Please repeat the records beneath this task exactly as they appear, but skip the images.
================
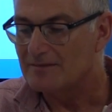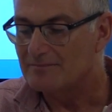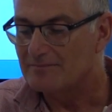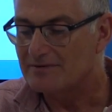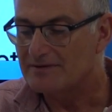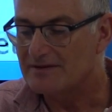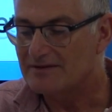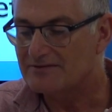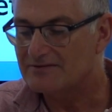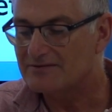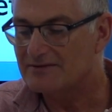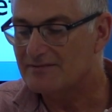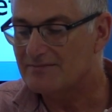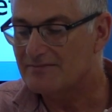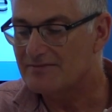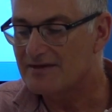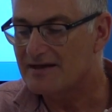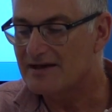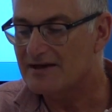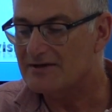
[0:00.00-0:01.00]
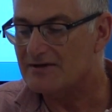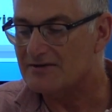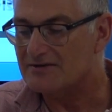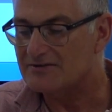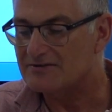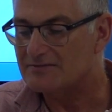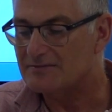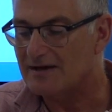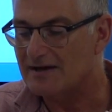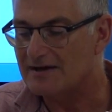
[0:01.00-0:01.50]
But there's something
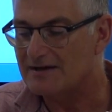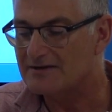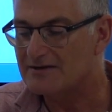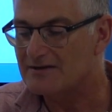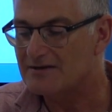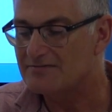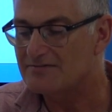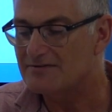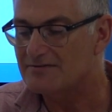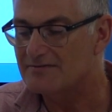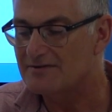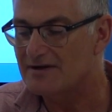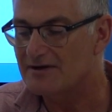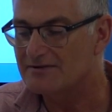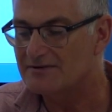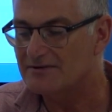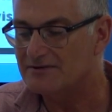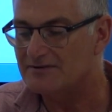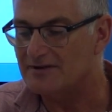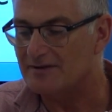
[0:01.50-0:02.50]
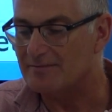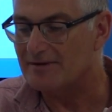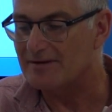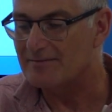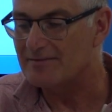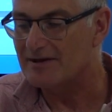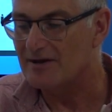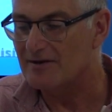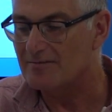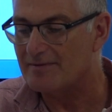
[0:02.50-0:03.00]
else. I don't know if you've noticed it, but
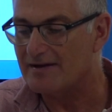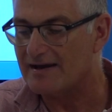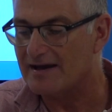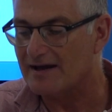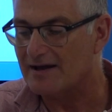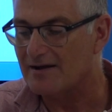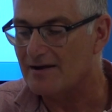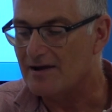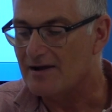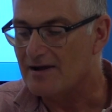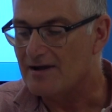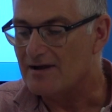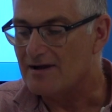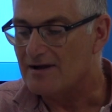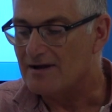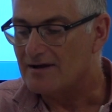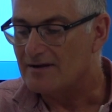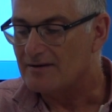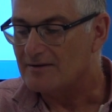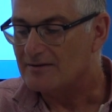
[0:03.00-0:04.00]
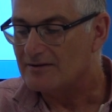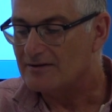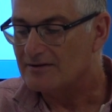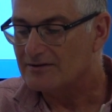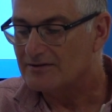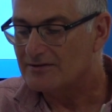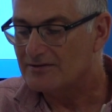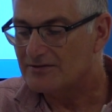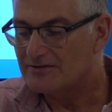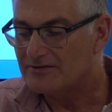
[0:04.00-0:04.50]
let me go back.
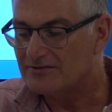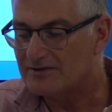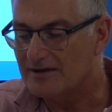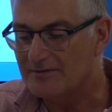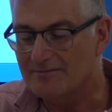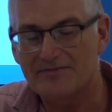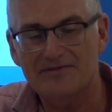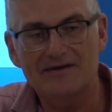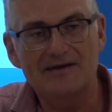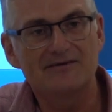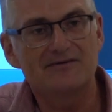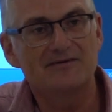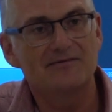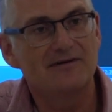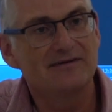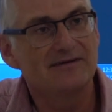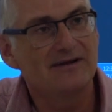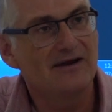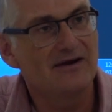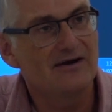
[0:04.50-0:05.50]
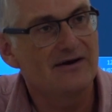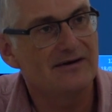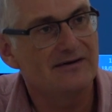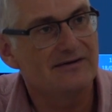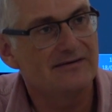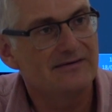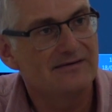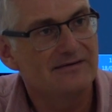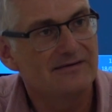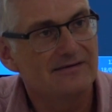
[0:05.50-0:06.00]
Some things are
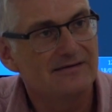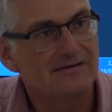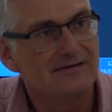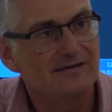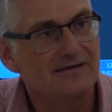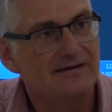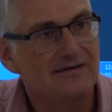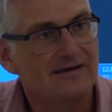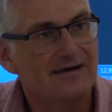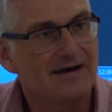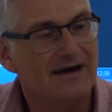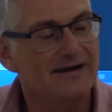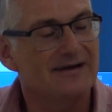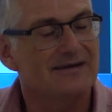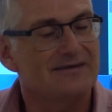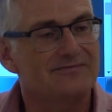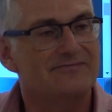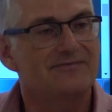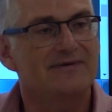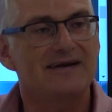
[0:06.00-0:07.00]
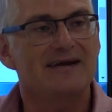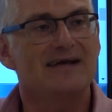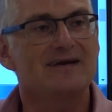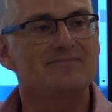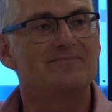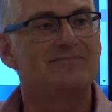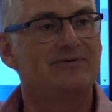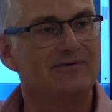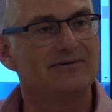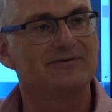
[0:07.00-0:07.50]
underlined. And it's really
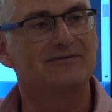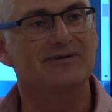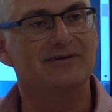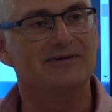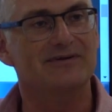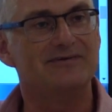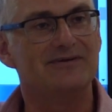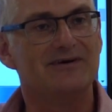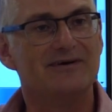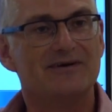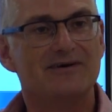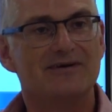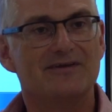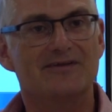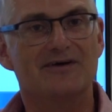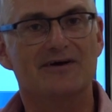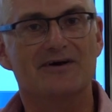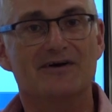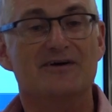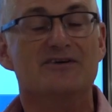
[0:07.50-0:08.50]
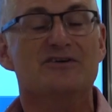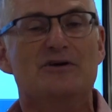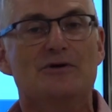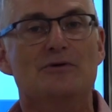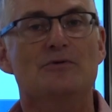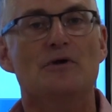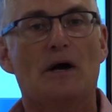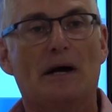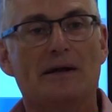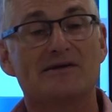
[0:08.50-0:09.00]
important that
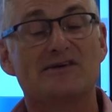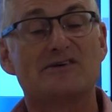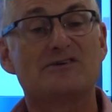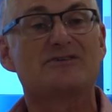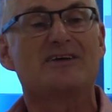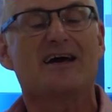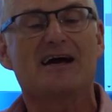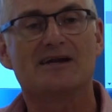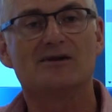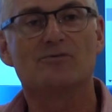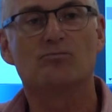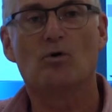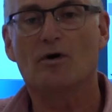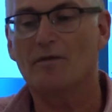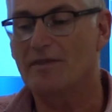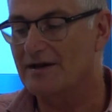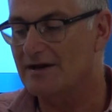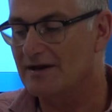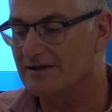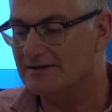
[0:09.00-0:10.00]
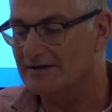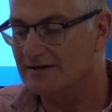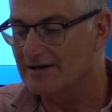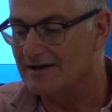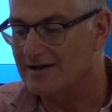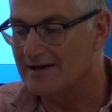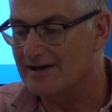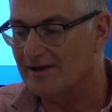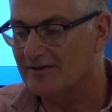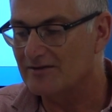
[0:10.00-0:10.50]
you understand what that
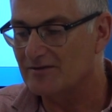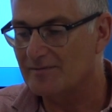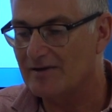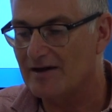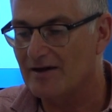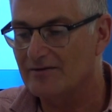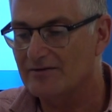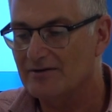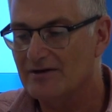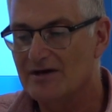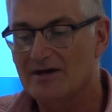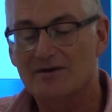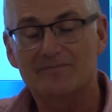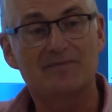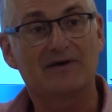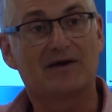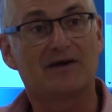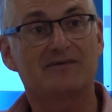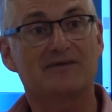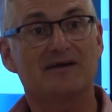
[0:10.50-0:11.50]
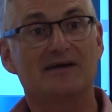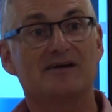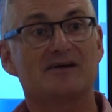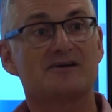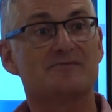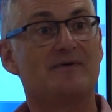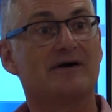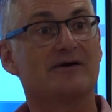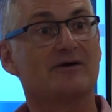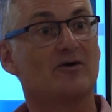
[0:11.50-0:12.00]
underlining is about, because
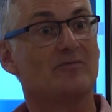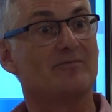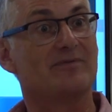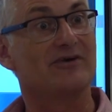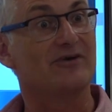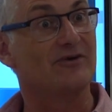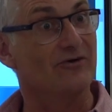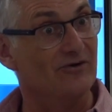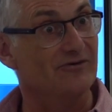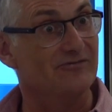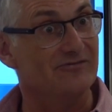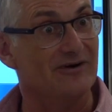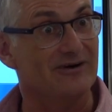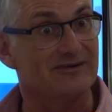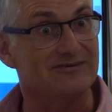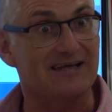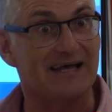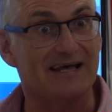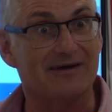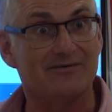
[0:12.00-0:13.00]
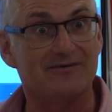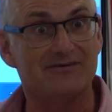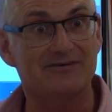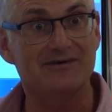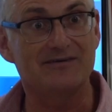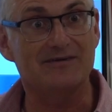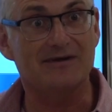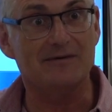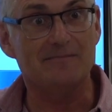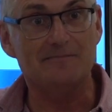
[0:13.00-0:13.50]
English might not be your first language
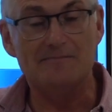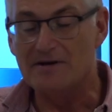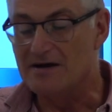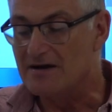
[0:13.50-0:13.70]
either.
================
Written answer:
[0:00.00-0:01.00]
[0:01.00-0:01.50]
But there's something
[0:01.50-0:02.50]
[0:02.50-0:03.00]
else. I don't know if you've noticed it, but
[0:03.00-0:04.00]
[0:04.00-0:04.50]
let me go back.
[0:04.50-0:05.50]
[0:05.50-0:06.00]
Some things are
[0:06.00-0:07.00]
[0:07.00-0:07.50]
underlined. And it's really
[0:07.50-0:08.50]
[0:08.50-0:09.00]
important that
[0:09.00-0:10.00]
[0:10.00-0:10.50]
you understand what that
[0:10.50-0:11.50]
[0:11.50-0:12.00]
underlining is about, because
[0:12.00-0:13.00]
[0:13.00-0:13.50]
English might not be your first language
[0:13.50-0:13.70]
either.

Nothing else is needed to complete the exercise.